Simpson has several past drug arrests, including one for meth in LaFayette back in the spring.
That said, what kind of painkiller policy does Cornerstone have? Known drug offender shows up at the ER in the middle of the night, gets pills, and then drives away?
Hopefully they’re more careful than that.
Trion’s city leaders are considering a curfew for minors.
The rules, if adopted, would ban unsupervised kids not heading to or from work, under 18, from public places and roads from 11P to 6A on school nights and midnight to 6A on weekends.
Is this a good idea for the town of Trion, and would you like to see the same adopted in LaFayette?
August has reached its conclusion – that means the Kensington Rodeo is this weekend.
Victor Hill, Sheriff of Clayton County, has pled guilty to accidentally shooting a female friend last year inside an empty house.
He says he was demonstrating self defense tactics to her when she was shot; she recovered from her injuries.
He paid a $1,000 fine and can continue as Sheriff, for now anyway.

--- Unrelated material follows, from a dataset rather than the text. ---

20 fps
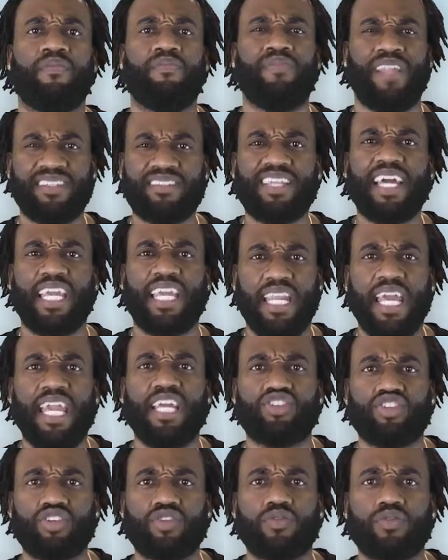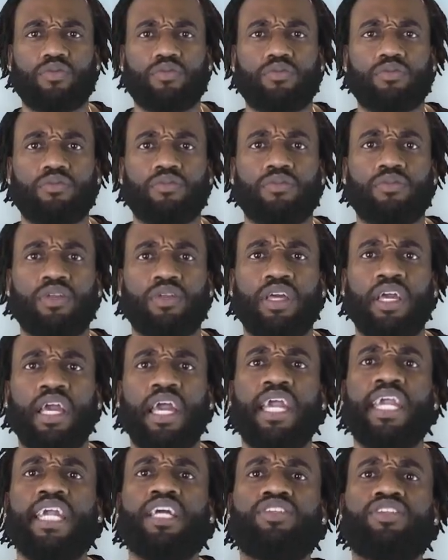That's like an angel.
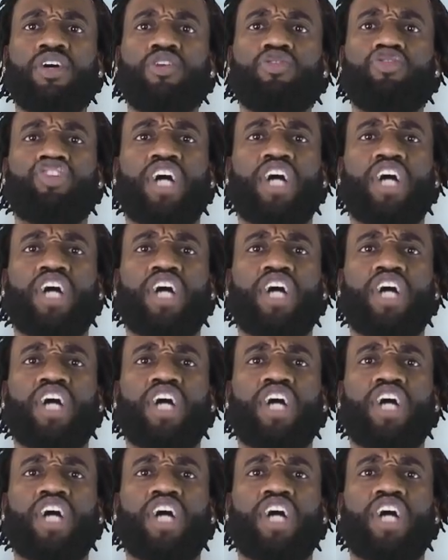He told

The district attorney in Gwinnett County, where the shooting occurred, says Hill was not given preferential treatment in any way shape or form despite being a high-profile member of law enforcement.
Meth may be on the way out, but a new drug threat has spread across the country and into Georgia.
Carfentanil, a large animal tranquilizer, has been seized in several raids around the state. Drug dealers are mixing the drug, at least 100 times more powerful than morphine, into other drugs like heroin to boost the high.
So far at least one drug death in Ohio has been connected to the elephant sedative.
More on Carfentanil here and here.
Augusta, GA-based sperm bank Xytex may be in trouble after a man whose seed produced at least 36 children was found to have lied about his IQ and other personal details presented to potential parents.
James Aggeles, whose history claimed he was healthy and working on a PhD, is actually a convicted felon college dropout with at least three mental illness diagnoses.
So far ten families have sued the sperm bank for misrepresenting the genetic material they were sold.